WORK REQUIRED
Return each line of the listing below, unchanged, and omit the images.

DATA EXTRACTS
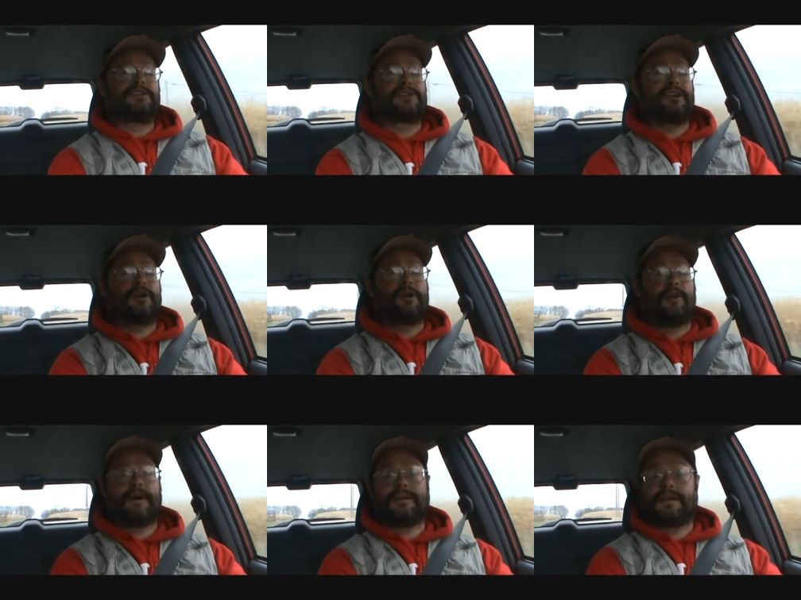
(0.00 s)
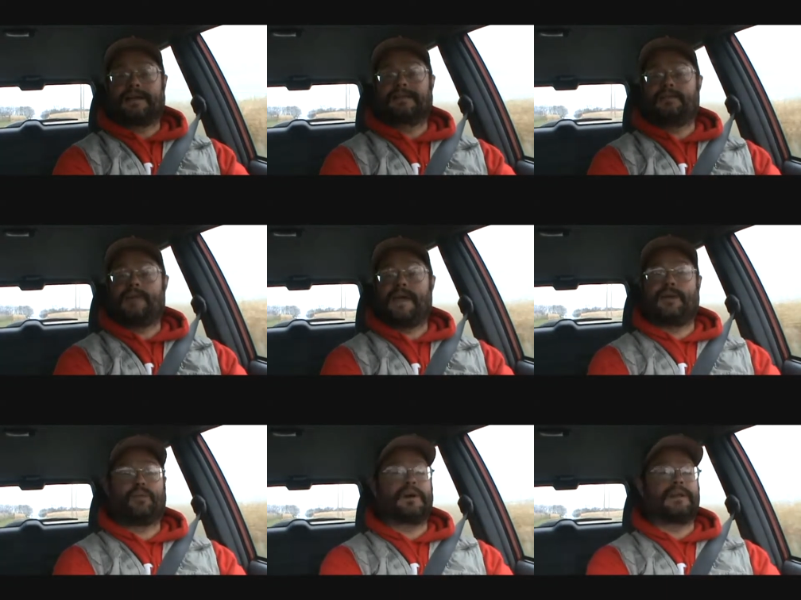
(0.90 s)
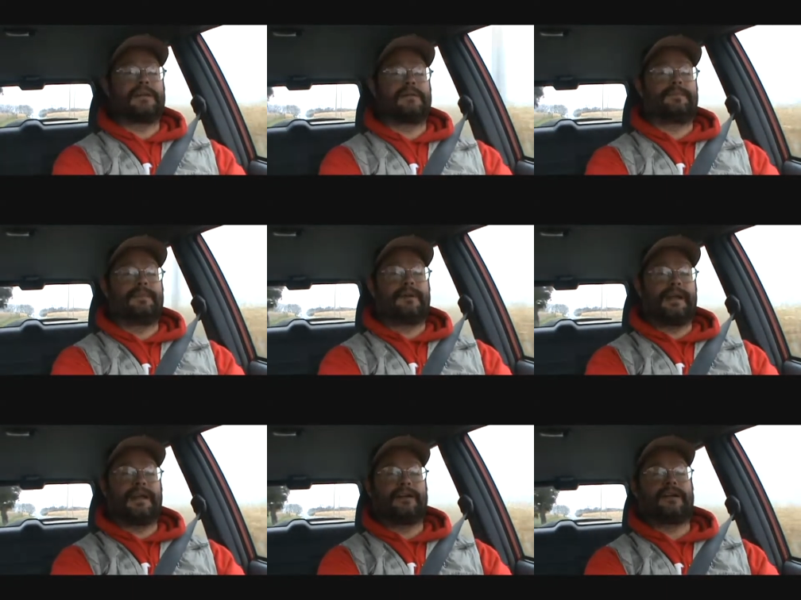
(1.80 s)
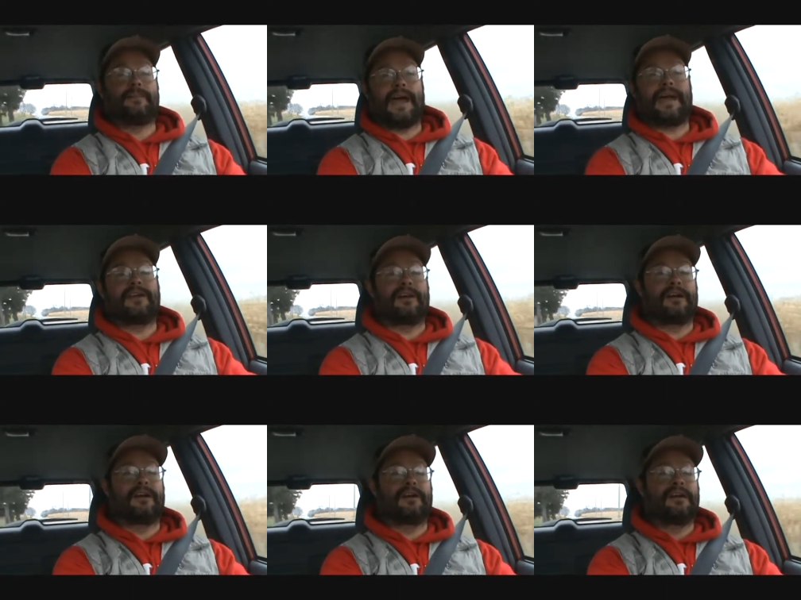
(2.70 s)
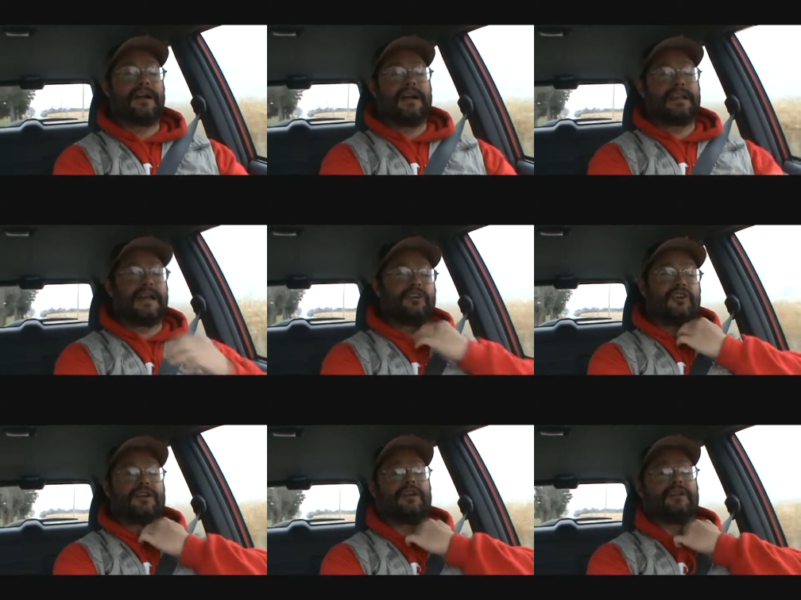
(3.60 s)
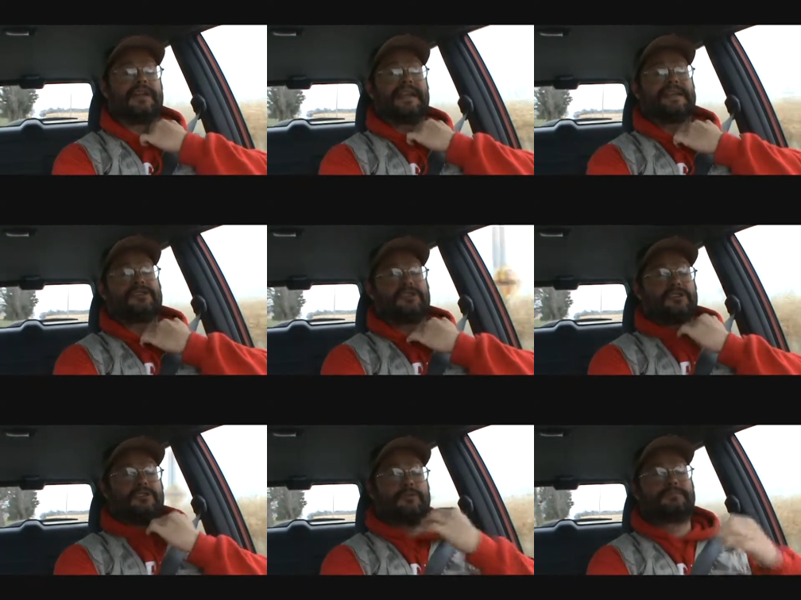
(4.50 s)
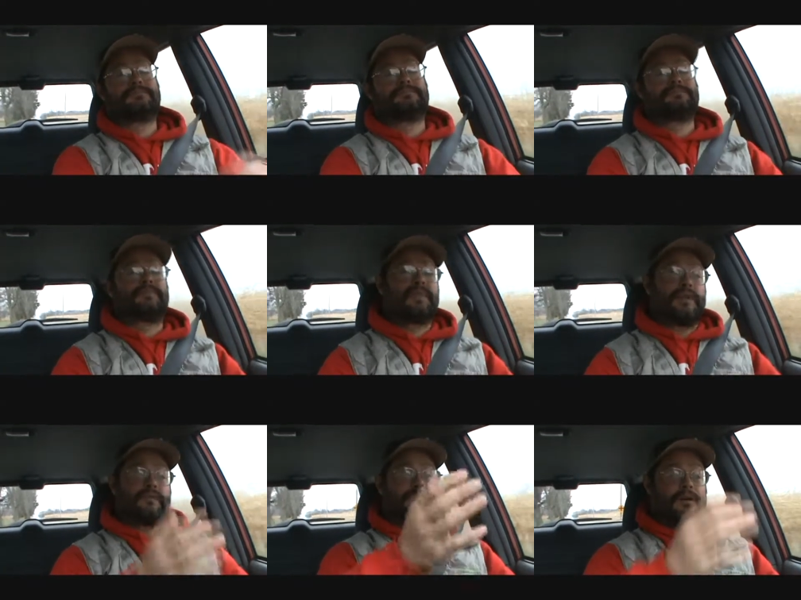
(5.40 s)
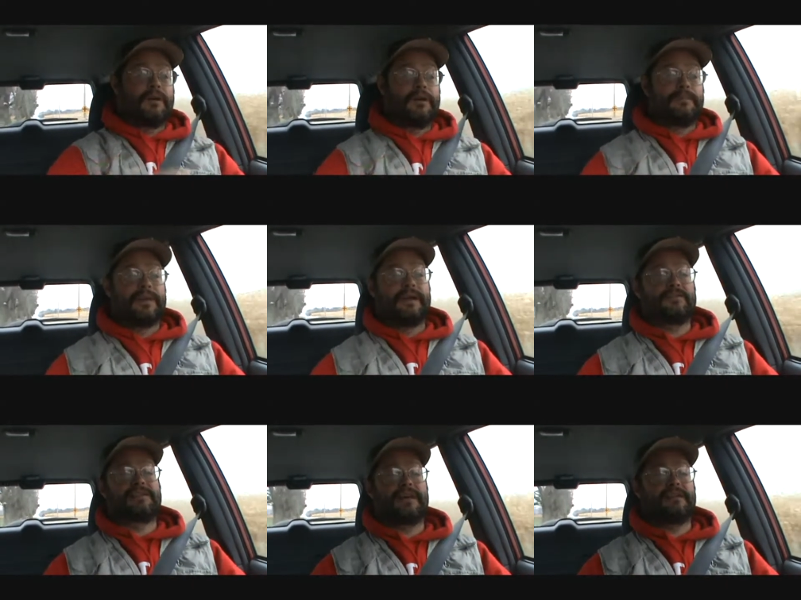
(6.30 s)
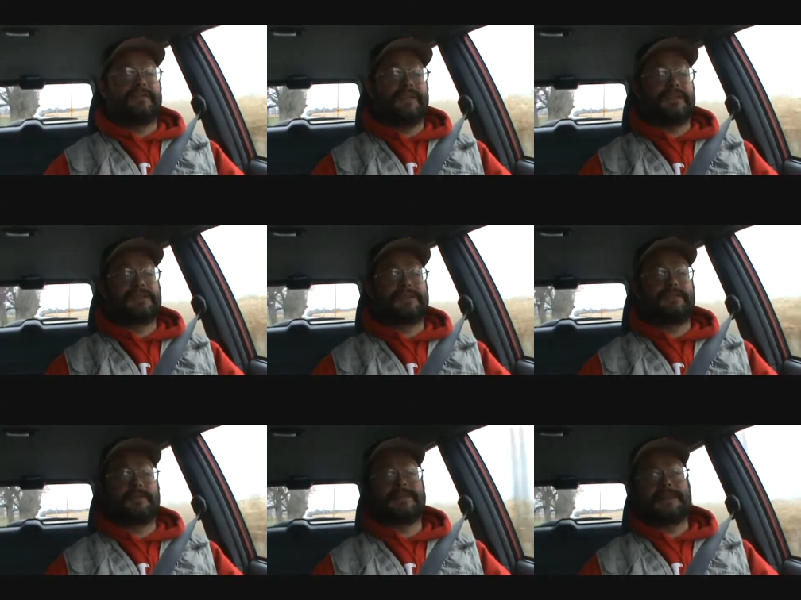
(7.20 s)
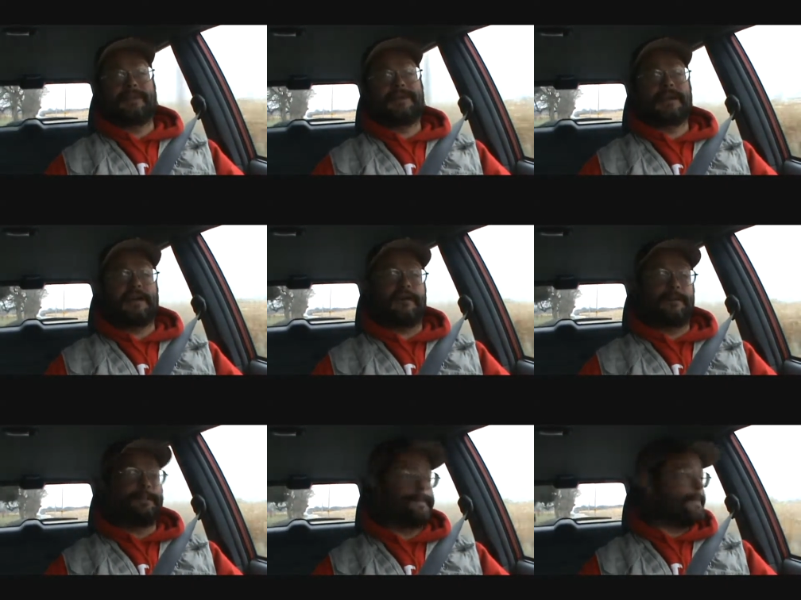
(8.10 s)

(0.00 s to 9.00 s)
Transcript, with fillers: So uh, luckily we had one in, a, in our backyard that you can only get to from the other side of the fence from the cemetery.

ANSWER TO THIS EXERCISE
(0.00 s)
(0.90 s)
(1.80 s)
(2.70 s)
(3.60 s)
(4.50 s)
(5.40 s)
(6.30 s)
(7.20 s)
(8.10 s)

(0.00 s to 9.00 s)
Transcript, with fillers: So uh, luckily we had one in, a, in our backyard that you can only get to from the other side of the fence from the cemetery.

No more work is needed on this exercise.